= Étienne Gosse =

French playwright and journalist (1773–1834)

Étienne Gosse (Bordeaux, 1773 – Toulon, 21 February 1834) was an 18th–19th-century French playwright, chansonnier, and journalist.

== Short biography ==
In 1793 he volunteered in the army and quickly became an officer and secretary at the arsenal in Nantes.

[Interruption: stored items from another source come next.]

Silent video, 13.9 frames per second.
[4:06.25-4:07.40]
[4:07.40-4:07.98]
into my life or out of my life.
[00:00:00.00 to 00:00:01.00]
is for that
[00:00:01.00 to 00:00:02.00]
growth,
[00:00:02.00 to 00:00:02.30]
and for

Wounded during the war in the Vendée in 1796, he retired from service.

A proponent of liberal ideas in le Miroir and la Pandore, his plays were presented on the most important Parisian stages of his time including the Théâtre de la Gaîté, the Théâtre Français, and the Théâtre des Variétés.

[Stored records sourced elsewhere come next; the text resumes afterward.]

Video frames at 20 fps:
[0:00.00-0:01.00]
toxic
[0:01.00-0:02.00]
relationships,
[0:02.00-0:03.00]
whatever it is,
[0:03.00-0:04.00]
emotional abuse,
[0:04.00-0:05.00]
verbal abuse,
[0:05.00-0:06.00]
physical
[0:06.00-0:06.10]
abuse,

He died from a stroke of apoplexy in Toulon 21 February 1834.

== Works ==

- 1794: La Mort de Vincent Malignon, trait historique, in 1 act
- 1798: L'Épreuve par ressemblance, one-act comedy, in verse
- 1799: L'Auteur dans son ménage, one-act comedy, in prose, mingled with ariettes
- 1799: L'Épicière bel-esprit, one-act comedy, in prose, with François Bernard-Valville
- 1799: Les Femmes politiques, three-act comedy in verse
- 1799: Pygmalion à Saint-Maur, farce-anecdotique in 1 act and vaudevilles, with Bernard-Valville and Étienne Crétu
- 1800: Le Nouveau débarqué, one-act comedy, mingled with vaudevilles
- 1801: Pont-de-Veyle, ou le Bonnet de docteur, one-act vaudeville
- 1801: Quel est le plus ridicule ? ou La Gravure en action, one-act folie-vaudeville, with Crétu and Morel
- 1802: Les Amants vendéens, 4 vols.
- 1810: Couplets du Roman, music by Charles-Henri Plantade, arrangement for voice and piano by Narcisse Carbonel
- 1814: Récit de la captivité et de la délivrance de M. l'abbé Desmazure
- 1816: Le Médisant, three-act comedy
- 1818: Fables, 1818
- 1819: Proverbes dramatiques, 2 vols.
- 1820: Manon Lescaut ou Le Chevalier des Grieux, three-act melodrama
- 1820: Le Flatteur, five-act comedy in verse
- 1825: Cours de littérature dramatique ou Recueil par ordre de matières des feuilletons de Geoffroy, précédé d'une notice historique sur sa vie et ses ouvrages, 6 vols.
- 1827: Les Jésuites, ou les autres Tartuffes, five-act comedy in verse
- 1828–1829: Histoire des bêtes parlantes, depuis 89 jusqu'à 124, par un chien de berger, 2 vols.
- 1830: De l'Abolition des privilèges et de l'émancipation des théâtres, with François-Joseph Fétis
- 1831: Quatre millions à retrancher du budget de 1831
- undated: Les Intrigants démasqués, ou le Souper de Forget aux Saintes-Claires, avec des notes instructives
- undated: Les Émigrés à l'île d'Yeu, divertissement en un acte en vaudevilles et en prose

== Bibliography ==
- Émile Lefranc, Histoire élémentaire et critique de la littérature, 1841, (p. 328–329)
- François-Xavier de Feller, Biographie universelle, vol.8, 1844, (p. 343) (Read online)
- Joseph-Marie Quérard, Charles Louandre, La littérature française contemporaine: XIXe siècle, 1852, (p. 130)
- Charles Dezobry, Théodore Bachelet, Dictionnaire général de biographie et d'histoire, 1866, (p. 1209)
- Pierre Larousse, Grand Larousse encyclopédique, vol.5, 1960, (p. 542)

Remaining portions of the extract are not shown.